:: Given records ::

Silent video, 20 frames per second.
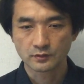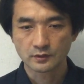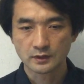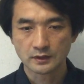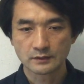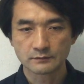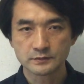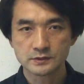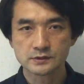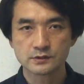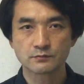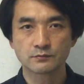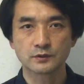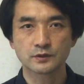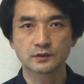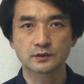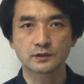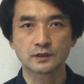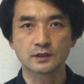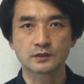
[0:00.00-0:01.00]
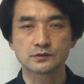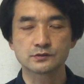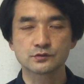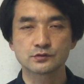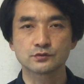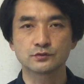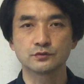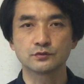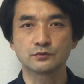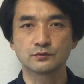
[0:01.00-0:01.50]
神様に対
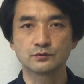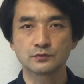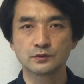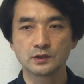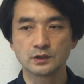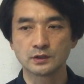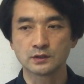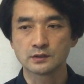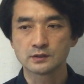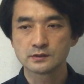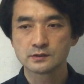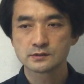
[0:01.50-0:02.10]
するように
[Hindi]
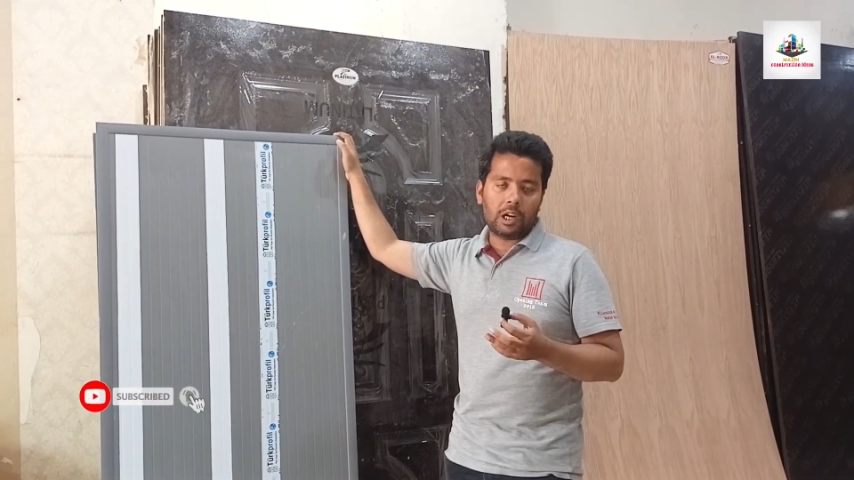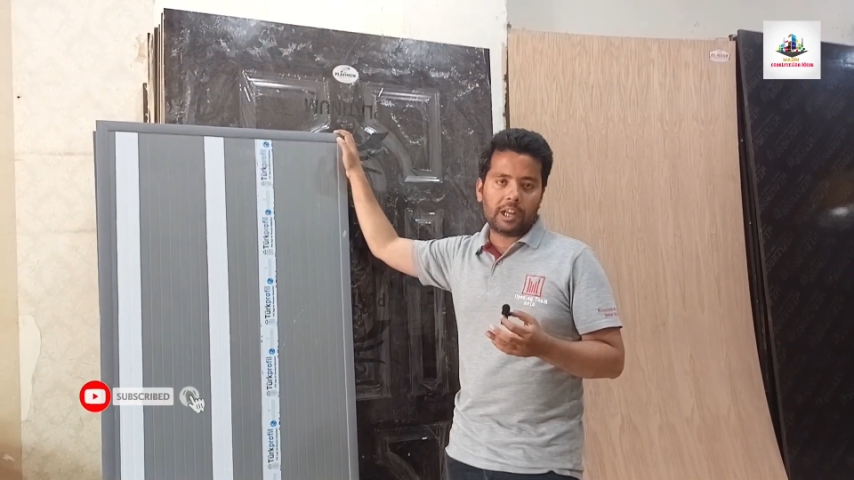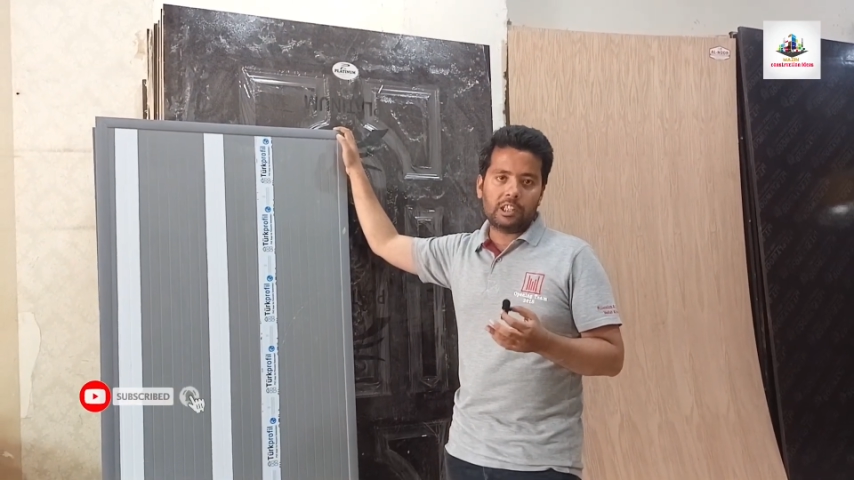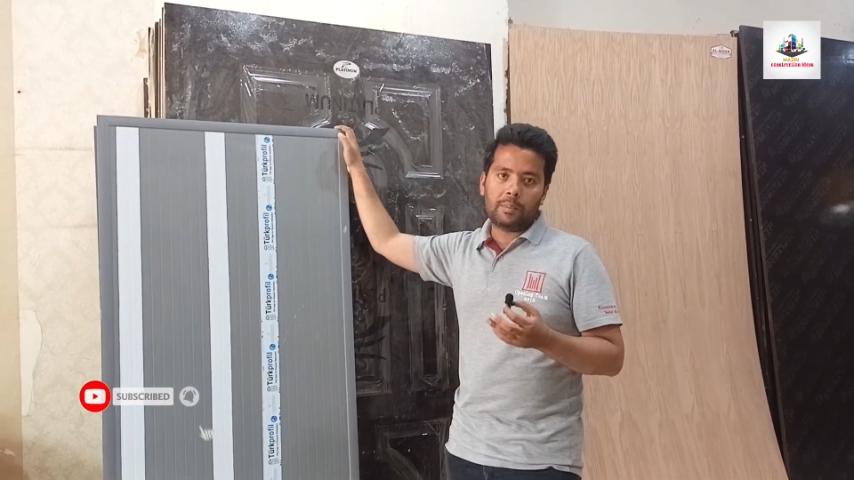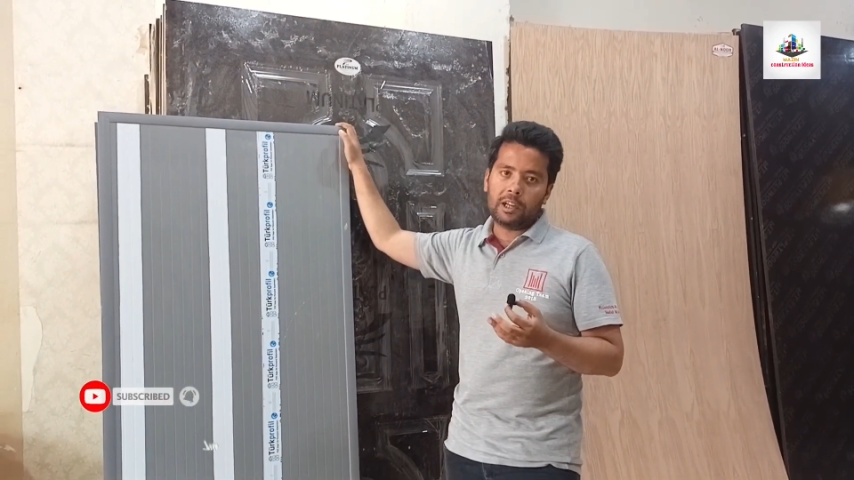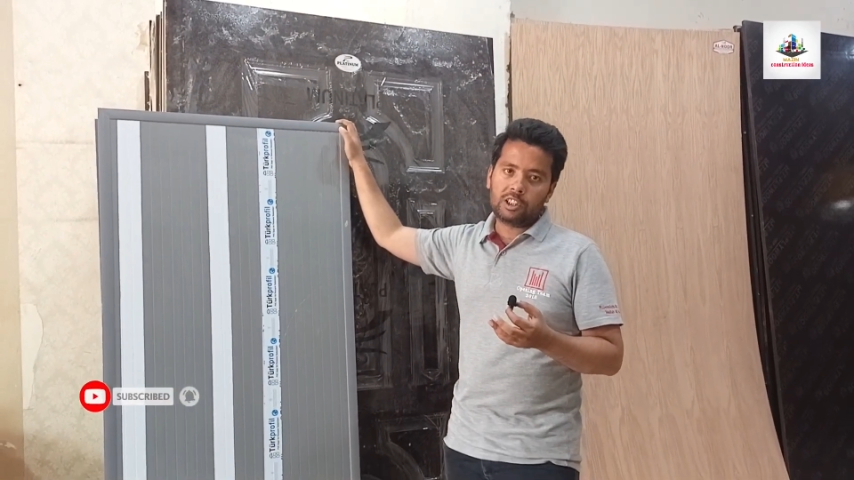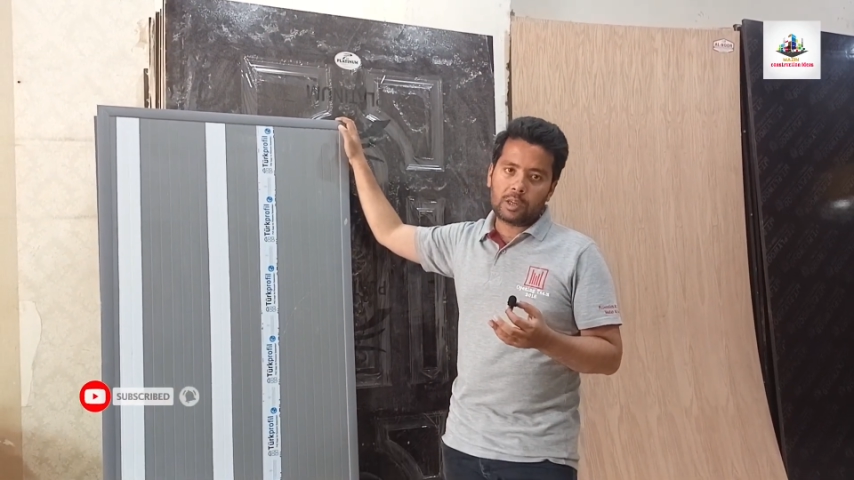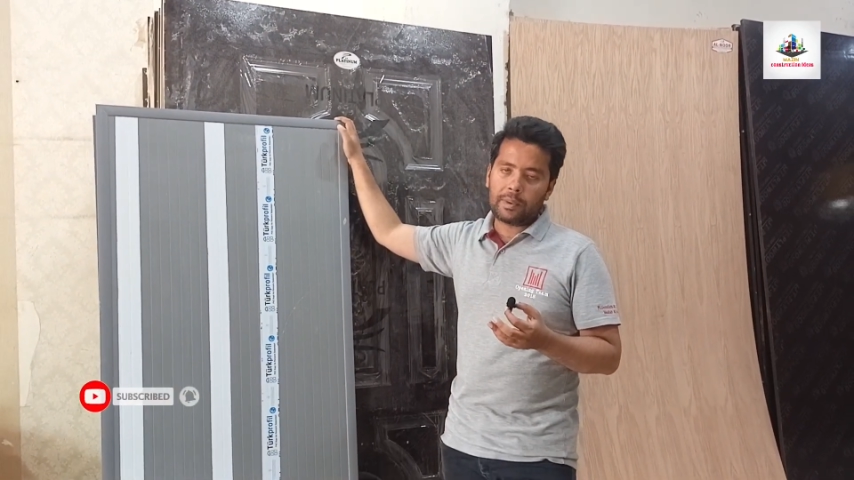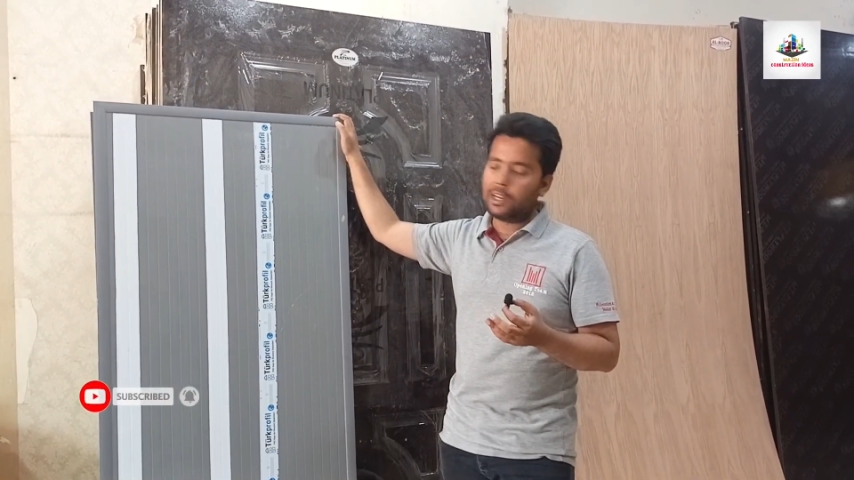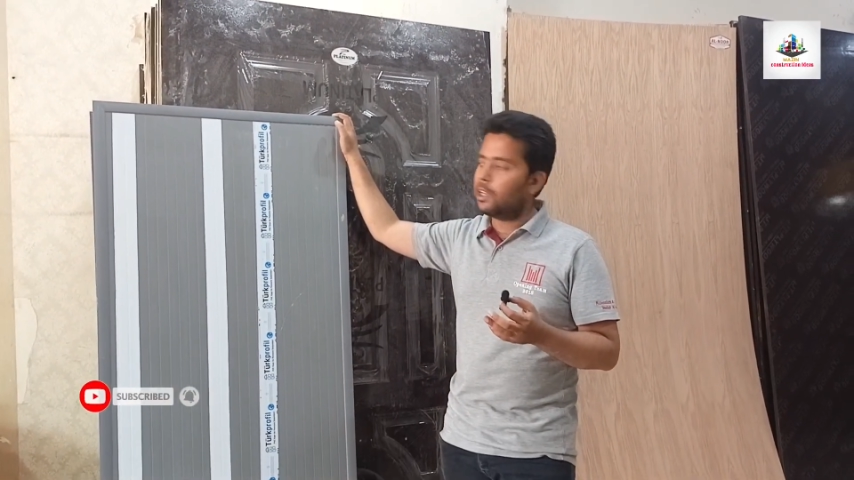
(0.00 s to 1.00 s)
लगा रहे हैं जहाँ
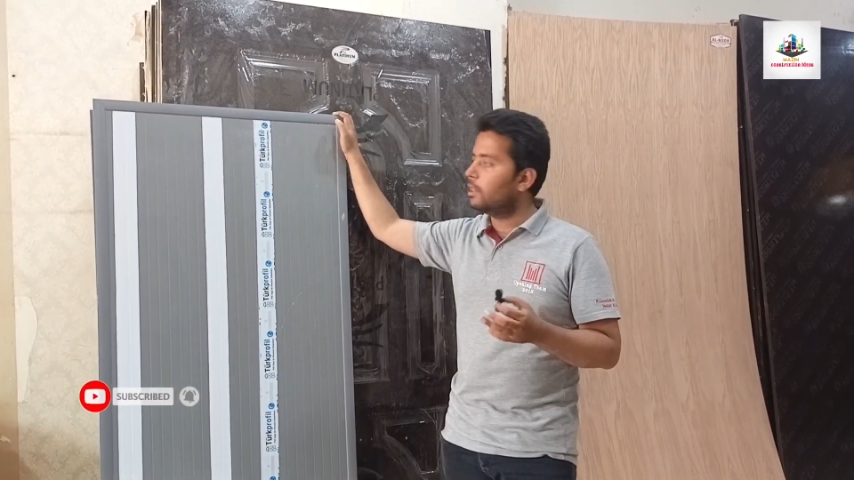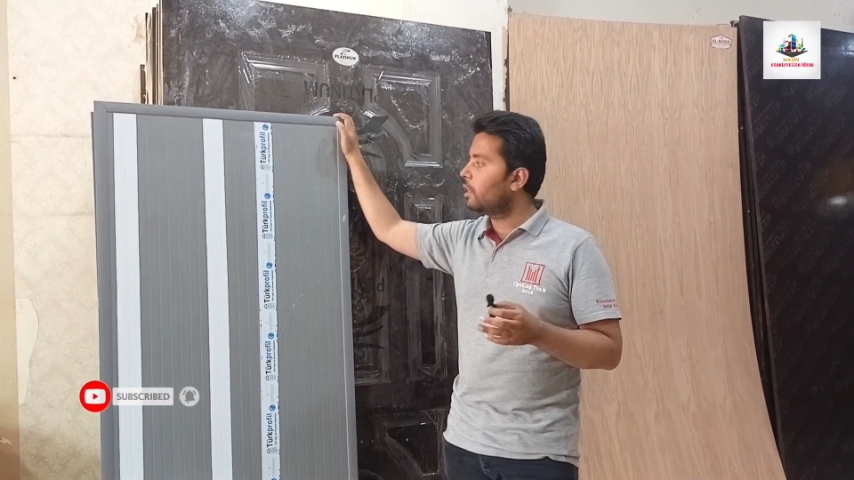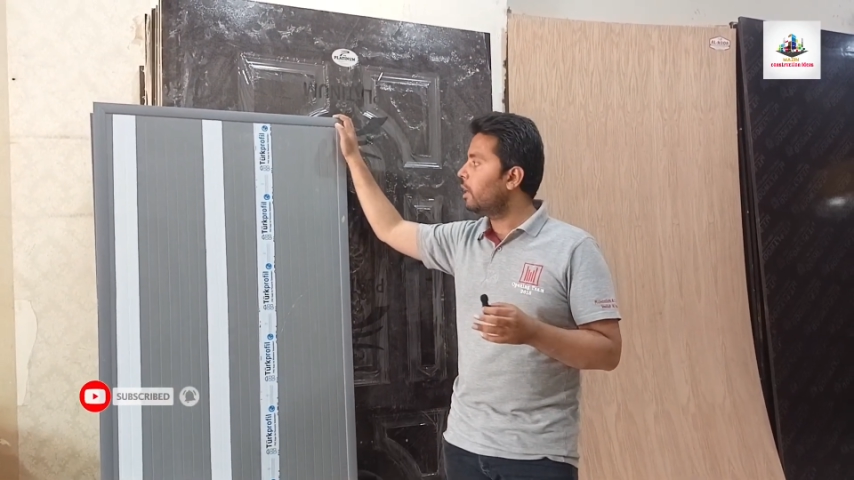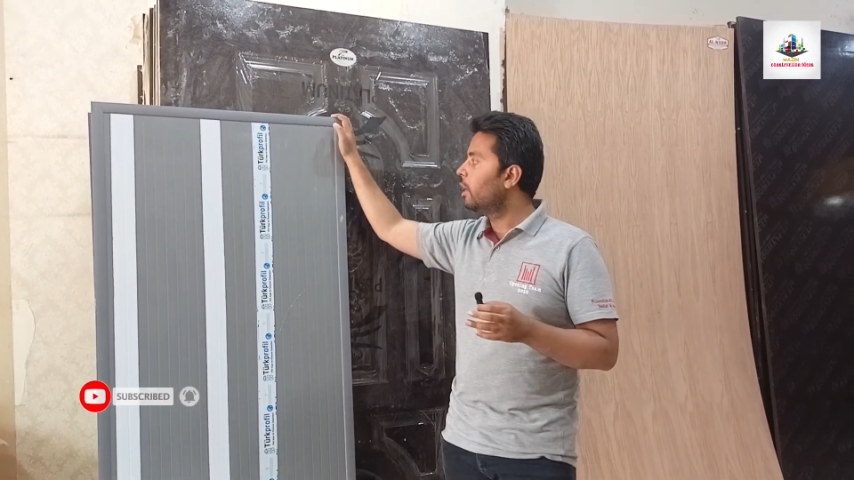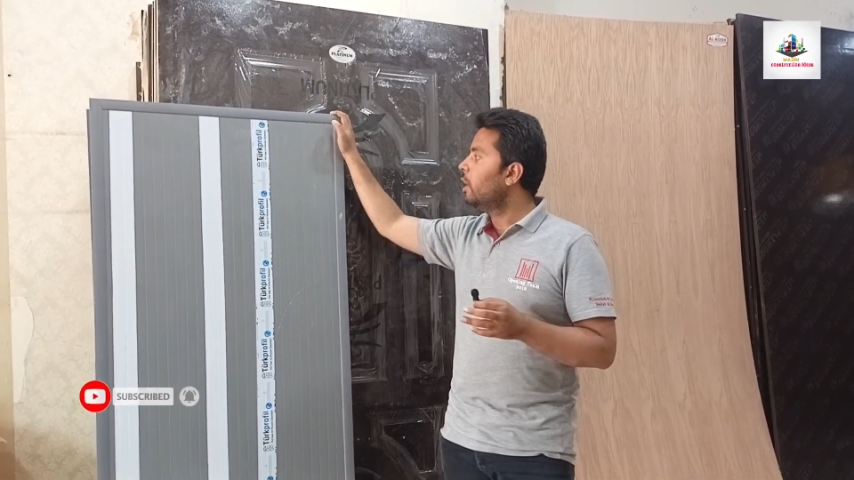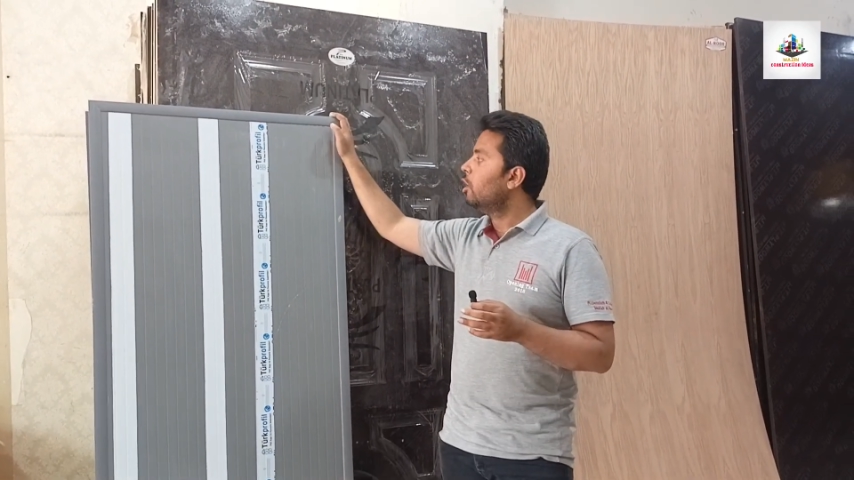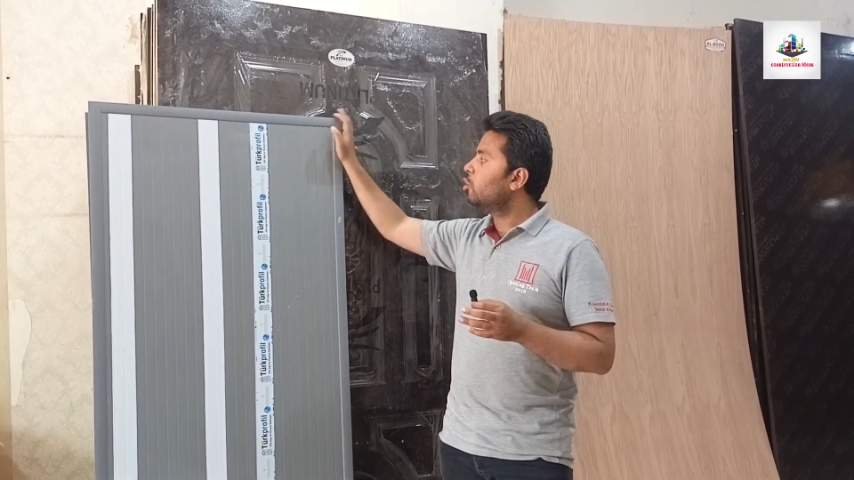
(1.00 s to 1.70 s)
बारिश का पानी आता है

:::

:: What is expected ::
The records above are to be repeated exactly, with every picture removed from the copy.

:: Worked solution ::
Silent video, 20 frames per second.
[0:00.00-0:01.00]
[0:01.00-0:01.50]
神様に対
[0:01.50-0:02.10]
するように
[Hindi]
(0.00 s to 1.00 s)
लगा रहे हैं जहाँ
(1.00 s to 1.70 s)
बारिश का पानी आता है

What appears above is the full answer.